3) A commitment to wellness: Eating well, exercising, getting a consistent amount of sleep and being spiritually centered (whatever that may mean to you) impacts your capacity. Another important part of this is the phrase “on a consistent basis.” If these components of wellness are a part of your daily routine they will lead to long-term capacity-building. The ability to wake up well-rested, fuel your body with things that will maximize the functions of your brain and body, and focus on particular tasks are all benefits of a healthy lifestyle. A key indicator of increased capacity for work is stamina—the ability to continue your work past your typical stopping points.
4) A commitment to a blended life: Capacity is increased when you can kill two birds with one stone. Many folks in higher education have enthusiastically embraced this concept. When you take your partner and/or children to a program on campus, is it considered work time or family time? It’s both. When you work on an article for a professional journal on a Saturday is it work time or personal time? It is both.
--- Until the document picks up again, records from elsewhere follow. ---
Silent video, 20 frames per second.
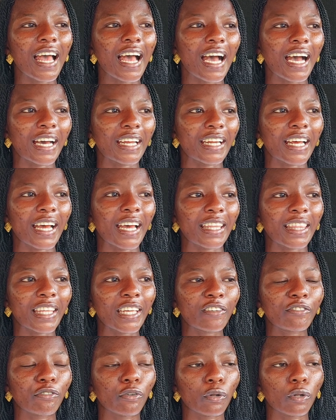And I
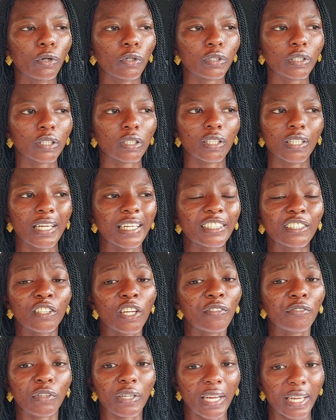think faux locks, it's
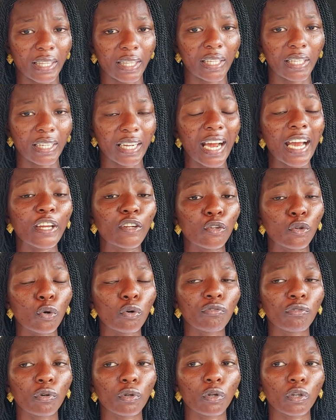not even, I
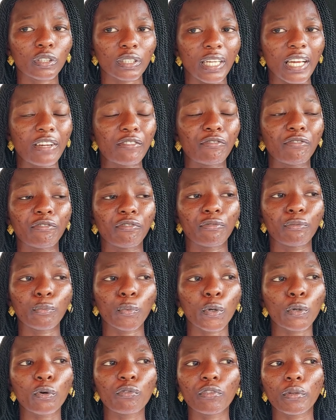know faux locks are
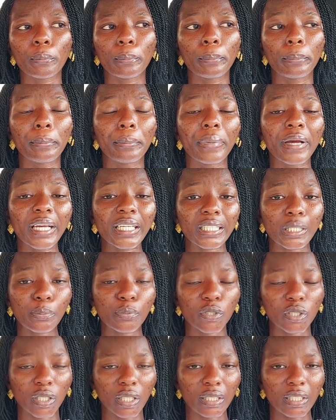one of the best
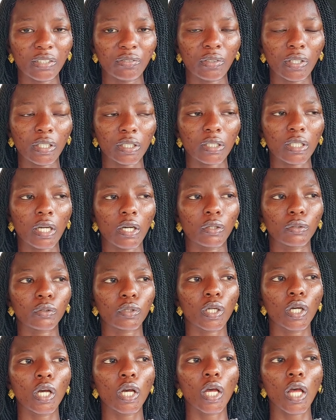protective hairstyles
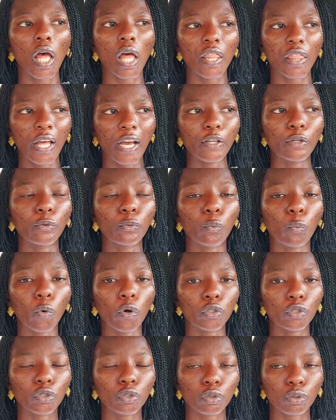that you
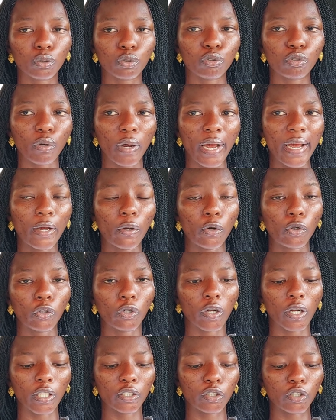want to try on
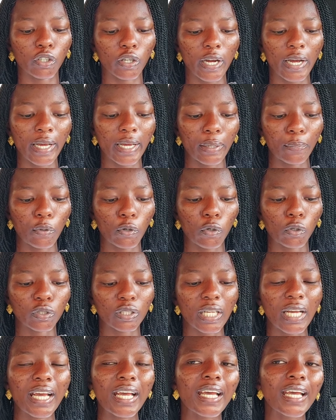your natural hair,
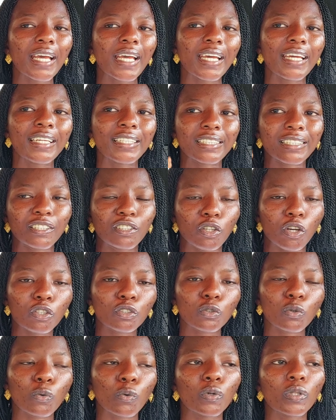because it
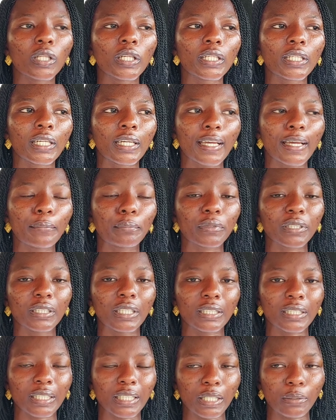not only keeps
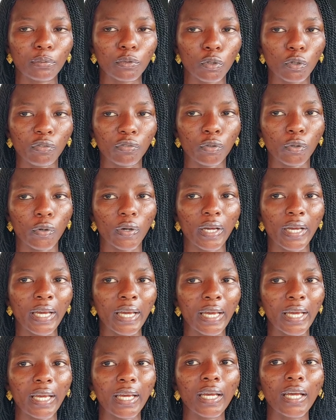the tips of your
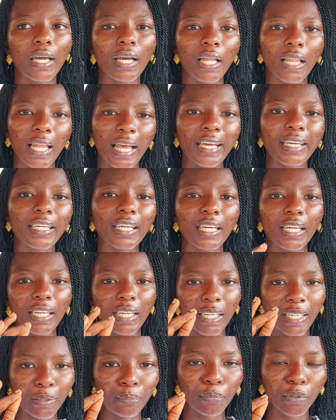hair like
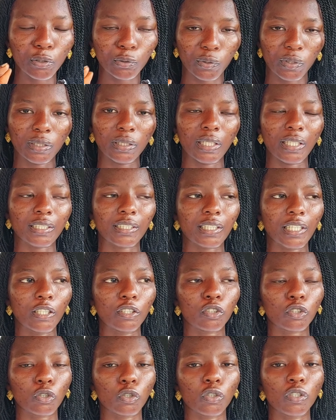in between the
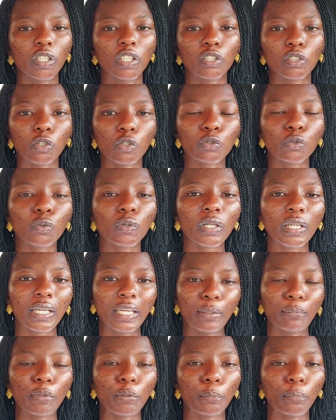extension, it's also
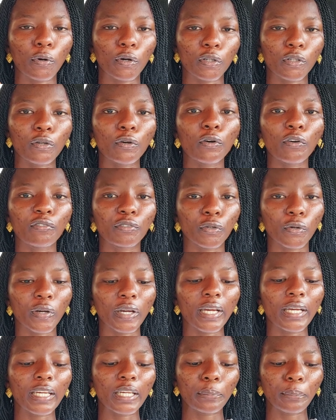keep the body of your
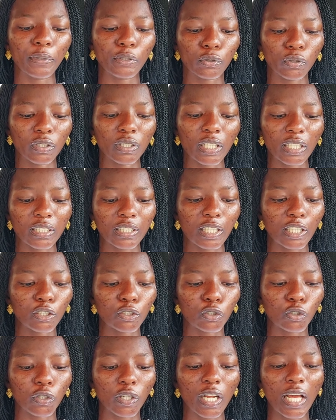hair in between the
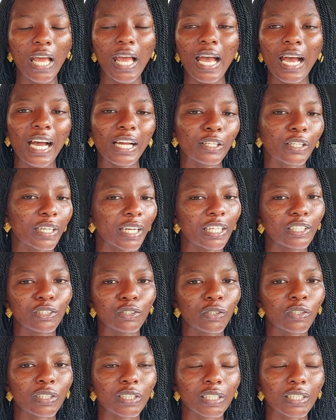extension, and you can
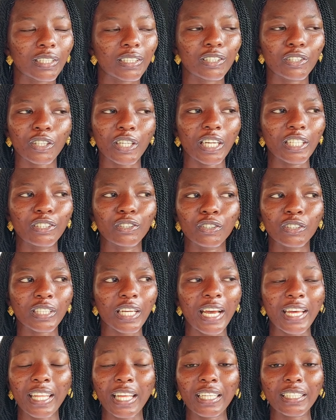use
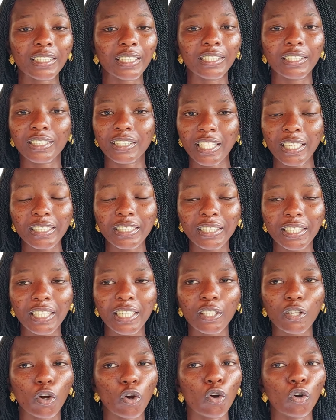either
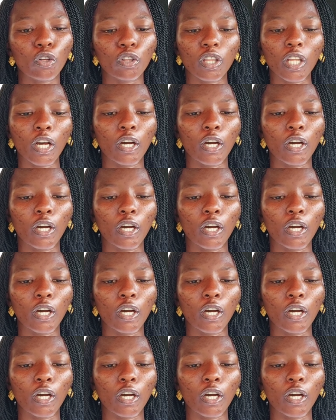synthetic or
By re-framing your life to simply be just that—one blended life—then you can focus attention on all areas without feeling a need to compartmentalize them.
Some of these areas may take years to perfect but I believe they are good steps towards increasing your productivity both at home and in your professional life. If not consciously developed, I believe that a lack of capacity-building can stall your career progression and can impact your happiness.
What are some capacity-building techniques that you employ in your daily work?